Por eso Santa Anna se lava las manos como Poncio Pilatos. Y a él lo recuerdan como traidor.
El 11 veces presidente, aunque a veces en periodos de meses, a él lo llamaban en el Congreso para que fuera a la guerra y combatiera personalmente. Y pos como que no se le salieron buenas las estrategias de guerra ante los “bolillos”, osea los vecinos del norte.
Piensa compa, que si en Reynosa hay mucha tierrita y un calorón, en aquellos tiempos de 1830-47, pos estaba repior por esas tierras del norte, que entonces comprendían en gran tamaño Texas, Nuevo México y la Alta California.

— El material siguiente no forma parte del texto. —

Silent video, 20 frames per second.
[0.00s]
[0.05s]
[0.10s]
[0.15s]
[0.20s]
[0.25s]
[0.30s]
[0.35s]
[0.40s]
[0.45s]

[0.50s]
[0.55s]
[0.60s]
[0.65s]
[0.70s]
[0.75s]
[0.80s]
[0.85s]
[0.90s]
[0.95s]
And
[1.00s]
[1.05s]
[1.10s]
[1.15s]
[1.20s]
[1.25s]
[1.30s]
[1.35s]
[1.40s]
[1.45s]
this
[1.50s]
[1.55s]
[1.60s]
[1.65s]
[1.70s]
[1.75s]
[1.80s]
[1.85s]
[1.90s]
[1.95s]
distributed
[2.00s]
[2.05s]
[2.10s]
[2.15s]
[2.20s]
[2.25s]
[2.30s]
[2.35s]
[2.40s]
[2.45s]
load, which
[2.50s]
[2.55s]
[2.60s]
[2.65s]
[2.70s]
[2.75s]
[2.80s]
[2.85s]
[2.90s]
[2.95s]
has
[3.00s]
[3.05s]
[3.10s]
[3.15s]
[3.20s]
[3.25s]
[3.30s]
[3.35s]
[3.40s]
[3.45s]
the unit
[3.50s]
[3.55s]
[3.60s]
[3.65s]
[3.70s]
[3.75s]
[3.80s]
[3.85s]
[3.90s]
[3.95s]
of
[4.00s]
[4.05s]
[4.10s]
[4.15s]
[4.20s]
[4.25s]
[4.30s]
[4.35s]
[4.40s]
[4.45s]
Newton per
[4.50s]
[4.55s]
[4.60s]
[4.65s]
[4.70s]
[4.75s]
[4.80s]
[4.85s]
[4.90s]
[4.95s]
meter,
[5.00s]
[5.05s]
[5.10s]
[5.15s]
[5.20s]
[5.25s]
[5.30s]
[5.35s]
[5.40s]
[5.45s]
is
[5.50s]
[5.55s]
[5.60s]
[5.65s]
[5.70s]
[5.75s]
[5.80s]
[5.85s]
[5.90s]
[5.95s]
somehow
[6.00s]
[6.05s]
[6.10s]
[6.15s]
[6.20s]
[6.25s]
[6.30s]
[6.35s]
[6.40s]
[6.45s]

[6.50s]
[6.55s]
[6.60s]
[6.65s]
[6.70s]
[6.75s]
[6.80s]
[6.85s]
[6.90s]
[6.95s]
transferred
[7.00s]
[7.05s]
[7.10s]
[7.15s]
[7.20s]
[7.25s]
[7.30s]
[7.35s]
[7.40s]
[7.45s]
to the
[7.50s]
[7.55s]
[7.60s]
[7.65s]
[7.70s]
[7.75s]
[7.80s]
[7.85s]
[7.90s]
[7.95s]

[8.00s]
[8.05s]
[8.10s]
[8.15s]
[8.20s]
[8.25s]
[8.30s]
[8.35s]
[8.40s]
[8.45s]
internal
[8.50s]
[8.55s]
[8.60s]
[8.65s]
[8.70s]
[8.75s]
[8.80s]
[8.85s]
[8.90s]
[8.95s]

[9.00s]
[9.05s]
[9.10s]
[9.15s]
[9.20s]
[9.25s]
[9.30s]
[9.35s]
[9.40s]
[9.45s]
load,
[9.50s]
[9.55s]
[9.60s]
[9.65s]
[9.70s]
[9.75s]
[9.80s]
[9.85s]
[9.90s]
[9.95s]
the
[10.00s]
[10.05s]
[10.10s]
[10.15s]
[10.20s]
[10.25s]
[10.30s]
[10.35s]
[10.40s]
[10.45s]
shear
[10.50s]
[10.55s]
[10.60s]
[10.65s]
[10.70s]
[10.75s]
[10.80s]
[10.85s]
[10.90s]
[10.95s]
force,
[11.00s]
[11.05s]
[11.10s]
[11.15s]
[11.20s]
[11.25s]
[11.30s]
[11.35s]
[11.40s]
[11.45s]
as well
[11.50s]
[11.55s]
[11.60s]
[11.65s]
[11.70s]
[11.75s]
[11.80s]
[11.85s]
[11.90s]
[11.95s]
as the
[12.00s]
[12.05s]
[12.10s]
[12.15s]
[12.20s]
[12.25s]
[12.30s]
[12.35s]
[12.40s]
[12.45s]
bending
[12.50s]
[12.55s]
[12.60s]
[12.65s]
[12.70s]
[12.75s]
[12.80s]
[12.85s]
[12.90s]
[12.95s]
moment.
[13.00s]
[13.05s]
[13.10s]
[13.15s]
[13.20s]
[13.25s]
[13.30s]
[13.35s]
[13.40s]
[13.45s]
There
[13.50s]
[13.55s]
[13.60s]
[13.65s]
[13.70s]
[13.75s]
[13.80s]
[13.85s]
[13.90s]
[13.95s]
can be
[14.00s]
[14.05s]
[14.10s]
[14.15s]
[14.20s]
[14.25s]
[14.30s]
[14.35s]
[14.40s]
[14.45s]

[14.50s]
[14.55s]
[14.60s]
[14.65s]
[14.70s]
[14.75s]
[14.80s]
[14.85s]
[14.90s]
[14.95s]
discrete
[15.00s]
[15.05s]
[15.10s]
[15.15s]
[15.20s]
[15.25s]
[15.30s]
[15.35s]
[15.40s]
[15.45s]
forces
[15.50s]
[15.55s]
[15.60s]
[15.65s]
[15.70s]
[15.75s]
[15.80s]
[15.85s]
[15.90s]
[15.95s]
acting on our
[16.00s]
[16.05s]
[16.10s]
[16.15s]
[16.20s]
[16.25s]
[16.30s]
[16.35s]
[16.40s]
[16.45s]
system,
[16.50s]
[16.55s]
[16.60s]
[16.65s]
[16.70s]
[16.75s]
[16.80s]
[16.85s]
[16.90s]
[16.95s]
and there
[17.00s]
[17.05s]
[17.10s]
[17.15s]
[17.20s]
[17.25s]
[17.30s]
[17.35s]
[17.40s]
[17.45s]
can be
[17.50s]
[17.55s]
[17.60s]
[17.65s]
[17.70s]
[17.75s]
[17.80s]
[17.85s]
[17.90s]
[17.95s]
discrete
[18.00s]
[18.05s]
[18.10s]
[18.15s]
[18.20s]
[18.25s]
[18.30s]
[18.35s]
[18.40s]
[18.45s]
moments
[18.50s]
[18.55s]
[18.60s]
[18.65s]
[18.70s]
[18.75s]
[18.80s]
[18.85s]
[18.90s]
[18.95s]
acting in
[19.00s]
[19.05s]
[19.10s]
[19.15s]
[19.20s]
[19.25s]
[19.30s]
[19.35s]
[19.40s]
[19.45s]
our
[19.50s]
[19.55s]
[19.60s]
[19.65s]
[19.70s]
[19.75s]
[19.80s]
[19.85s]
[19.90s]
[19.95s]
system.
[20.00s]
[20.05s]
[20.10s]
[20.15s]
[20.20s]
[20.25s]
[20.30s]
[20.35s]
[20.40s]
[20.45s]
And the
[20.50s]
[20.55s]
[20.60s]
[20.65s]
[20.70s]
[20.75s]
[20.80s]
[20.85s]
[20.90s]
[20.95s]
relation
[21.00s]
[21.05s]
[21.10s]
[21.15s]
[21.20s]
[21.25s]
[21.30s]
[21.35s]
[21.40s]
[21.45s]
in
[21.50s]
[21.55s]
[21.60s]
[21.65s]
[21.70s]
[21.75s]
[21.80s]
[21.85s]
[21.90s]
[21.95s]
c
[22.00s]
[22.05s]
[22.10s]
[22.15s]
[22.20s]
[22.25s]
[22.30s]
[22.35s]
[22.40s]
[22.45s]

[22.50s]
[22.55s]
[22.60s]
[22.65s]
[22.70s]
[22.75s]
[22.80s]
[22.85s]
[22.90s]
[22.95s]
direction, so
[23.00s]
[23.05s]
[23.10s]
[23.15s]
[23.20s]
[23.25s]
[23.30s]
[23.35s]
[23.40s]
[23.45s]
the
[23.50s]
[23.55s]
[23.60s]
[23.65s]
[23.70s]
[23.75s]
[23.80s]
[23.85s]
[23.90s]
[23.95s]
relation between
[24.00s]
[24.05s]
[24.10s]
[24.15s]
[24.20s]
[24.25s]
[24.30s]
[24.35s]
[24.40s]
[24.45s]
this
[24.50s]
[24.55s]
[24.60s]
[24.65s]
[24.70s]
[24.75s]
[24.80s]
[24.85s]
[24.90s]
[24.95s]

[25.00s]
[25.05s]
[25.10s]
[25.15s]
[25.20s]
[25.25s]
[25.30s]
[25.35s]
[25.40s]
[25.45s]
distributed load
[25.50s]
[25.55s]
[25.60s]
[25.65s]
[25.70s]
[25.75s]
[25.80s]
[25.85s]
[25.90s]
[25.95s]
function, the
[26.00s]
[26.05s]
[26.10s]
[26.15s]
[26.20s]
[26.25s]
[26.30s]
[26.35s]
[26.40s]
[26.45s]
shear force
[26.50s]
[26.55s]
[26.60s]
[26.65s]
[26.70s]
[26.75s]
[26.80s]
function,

Si apenas la Alta California la forman actualmente California, Nevada, Arizona, Utah, Nuevo México, el oeste de Colorado y el sudoeste de Wyoming.
Eran territorios enormes, cuando la Rosa María fue a visitar a su prima de Los Ángeles, Betty Bribiesca, quedó impactada por aquel recorrido desde acá cerca de Texas. ¿Y qué hay para comer? Cuando vas por esos freeway tan modernos te encuentras con burritos de carne asada, disque lo inventaron los texanos. Ajá.
En aquellos tiempos se tardaban meses para trasladarse en carretas y los soldados mexicanos ¿qué es lo que comían? Galletas, pinole y carne seca. Pero los gastos de la guerra, no fueron apoyados por todos los estados del país, que vivían mucha incertidumbre y se necesitaban recursos económicos para mantener a las tropas.
Pero esa experiencia del ejército norteamericano, con apoyos constantes en sus ejércitos, mejores armas y cañones, le dieron el triunfo a su país. Que luego digan que “pagaron” 15 millones de dólares por los territorios anexados es otra cosa.
Por eso cuando voy al otro lado, como muchos de mis primos que me dicen ¿y cómo están las carreteras para cruzar a McAllen?
Les digo no se preocupen, son seguras, así como antes había comanches, filibusteros y apaches en los caminos. Parece que no han cambiado los tiempos nadita.